I opened my eyes to see Merlin kneeling beside me. Take away the business suit and put him in robes studded with stars, then grow his beard out to be long and pointy instead of neatly trimmed, and he was right out of a picture book about King Arthur I'd had as a child. "Merlin," I said. I thought I'd been musing silently, but I must have spoken out loud. "Mind if I call you Merlin?"

"Not at all, dear. Now, tell me what you're seeing."

"I see you, and Owen. And your office."

He held a hand in front of my face. "How many fingers am I holding up?"

I squinted at the wavering image. "Two. I think."

He exchanged a look with Owen, then the two of them helped me lie down on the sofa. Merlin put a pillow under my head, while Owen took off my shoes and covered me with a light blanket that I didn't remember being there.

Merlin knelt beside me again. "Katie, I believe you have a mild concussion. You need to rest awhile. I'll give you a cordial that should prevent a very bad headache, and the poultice will keep you from swelling and bruising too badly."

He went away for a moment, then came back and lifted my head gently as he put a small glass to my lips. "Now, drink." I obeyed, and a tangy, sweet liquid flowed down my throat. I sank gratefully back against the pillows.

I didn't fall asleep, but I let myself drift as the voices in the room began speaking to each other, apparently ignoring my presence. They sounded like they were having an emergency meeting. It had to be a meeting about the intruder, which must have had something to do with whatever was threatening the company enough that they'd brought Merlin out of retirement to deal with it. I tried to listen, even though I kept drifting away.

A voice I didn't recognize asked, "How did an intruder get in anyway? I thought that area was secured."

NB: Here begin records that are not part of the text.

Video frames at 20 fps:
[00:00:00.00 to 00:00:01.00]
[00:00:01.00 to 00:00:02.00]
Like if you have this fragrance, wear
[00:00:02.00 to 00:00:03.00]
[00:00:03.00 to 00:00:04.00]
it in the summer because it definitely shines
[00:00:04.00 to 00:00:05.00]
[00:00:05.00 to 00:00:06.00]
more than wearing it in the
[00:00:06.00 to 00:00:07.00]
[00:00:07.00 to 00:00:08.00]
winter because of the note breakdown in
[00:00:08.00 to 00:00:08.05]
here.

"It is secured," Owen protested. "All I can think is that the intruder tailed someone else into the building and into the department, using an invisibility spell." He groaned and added, "I'd just had Wiggram Bookbinder in, selling me a rare codex. The intruder probably followed him. Or, as desperate as Wig seemed to be, it's entirely possible that the whole thing was a setup to get the spy inside. If Katie hadn't been there to see past that spell, we'd be in big trouble."

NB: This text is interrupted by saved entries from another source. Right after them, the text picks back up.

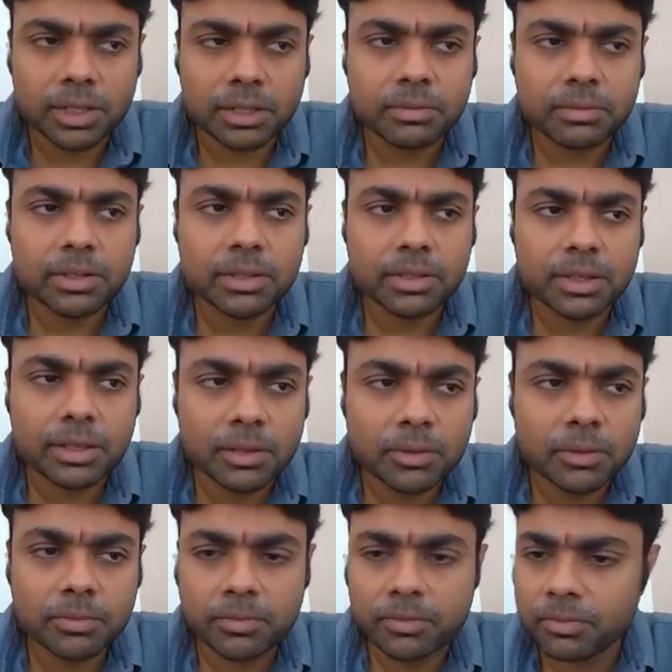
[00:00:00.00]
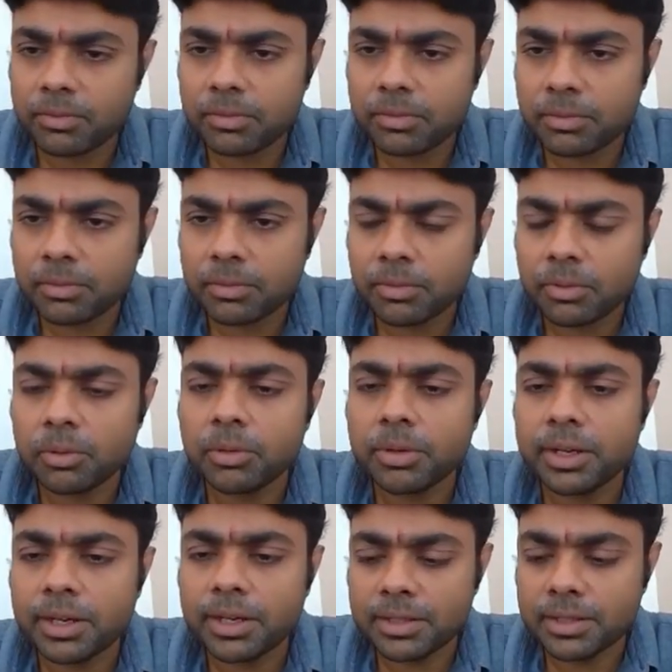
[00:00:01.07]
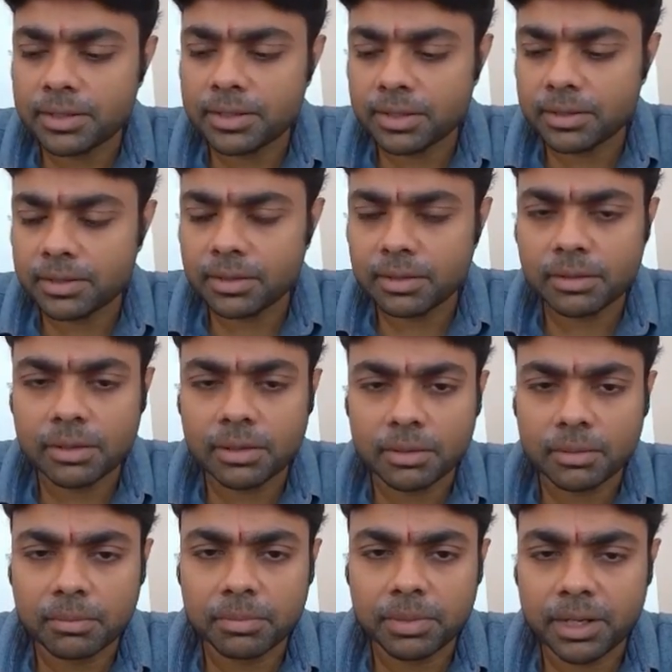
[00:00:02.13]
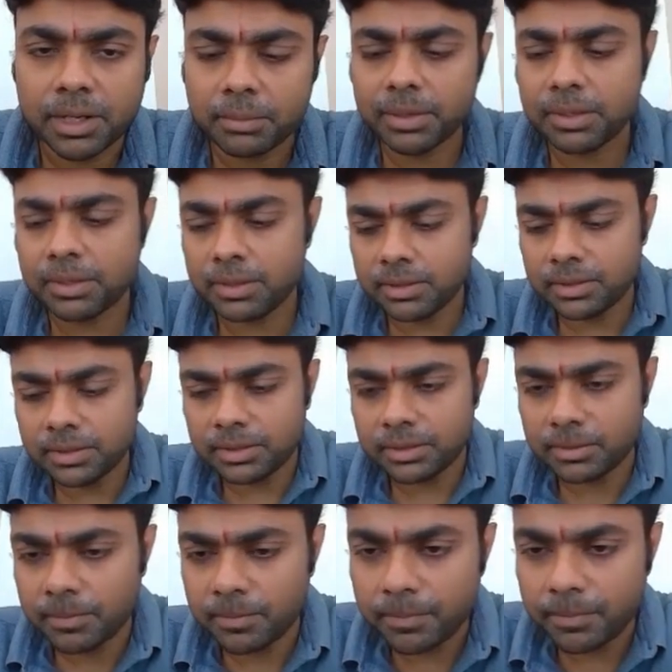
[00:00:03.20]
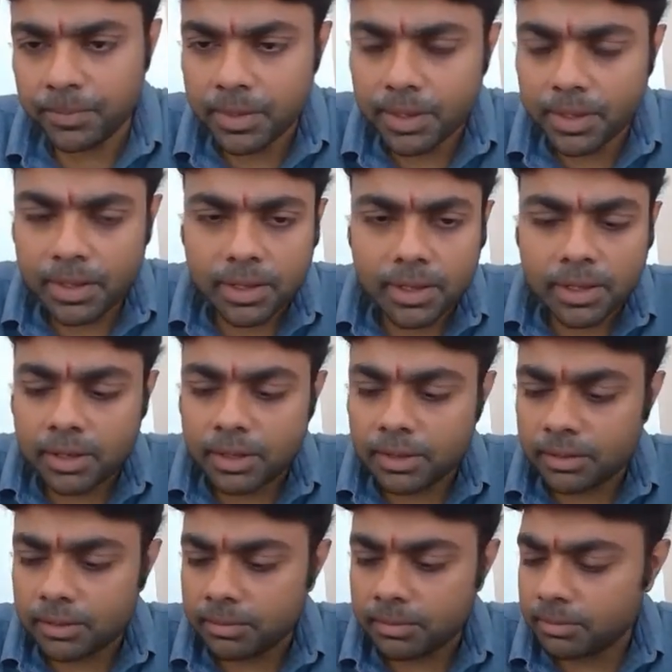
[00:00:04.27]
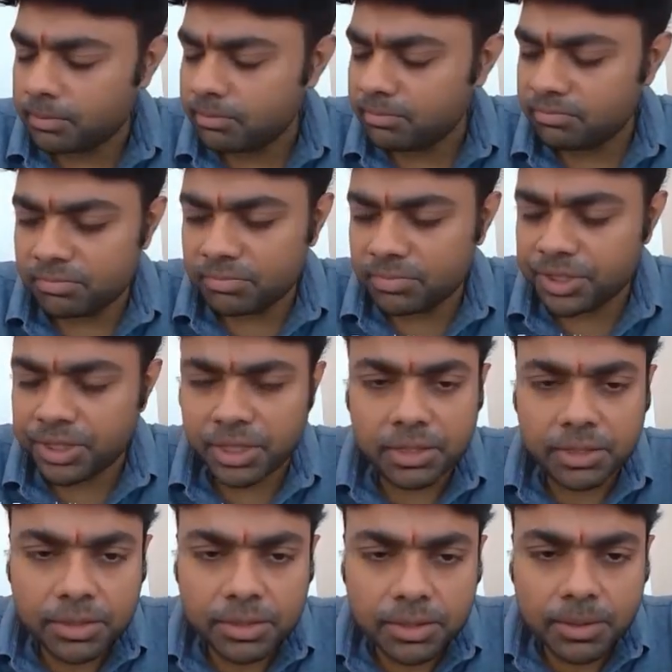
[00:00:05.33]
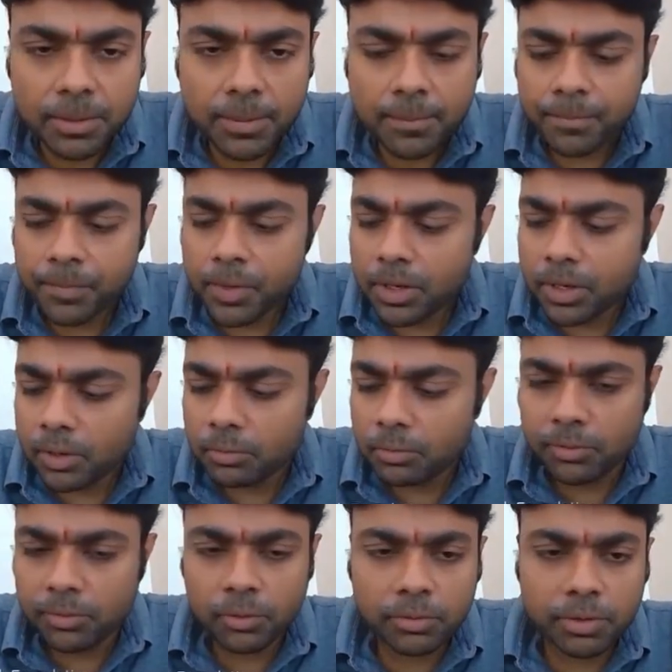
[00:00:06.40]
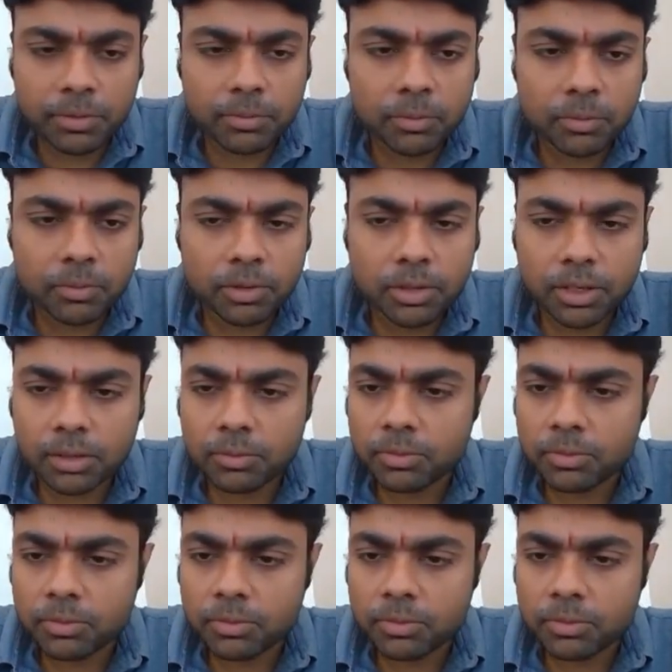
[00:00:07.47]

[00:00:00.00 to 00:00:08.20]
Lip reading: even think of hoarding assets under Benami uh, shells. Now, before we move on, I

"Maybe you'd better meet with your shady sources somewhere other than in a highly secured department," the other voice said, but then he seemed to swallow his argument before he got really wound up.

I soon learned why. "Gentlemen, I believe the real issue at hand is that Mr. Idris has been reduced to espionage," Merlin said, his voice sounding grim. I could only imagine what his face must have looked like. It would be enough to shut anyone up.

"But why?" one of the other voices asked.

"He wants to know what we're planning to do about him," Owen said.

"What are we planning?" another voice asked.

"That's the problem," Owen said with a sigh. "We don't have much to go on. If he'd managed to get his hands on these notes, he would have laughed at how ineffectual we are. All we know is what he was working on when we dismissed him. There's no way of telling what he's doing now until we find a copy of a spell. Even then, we don't have any control over what he does. All we can do is find a way to counter it."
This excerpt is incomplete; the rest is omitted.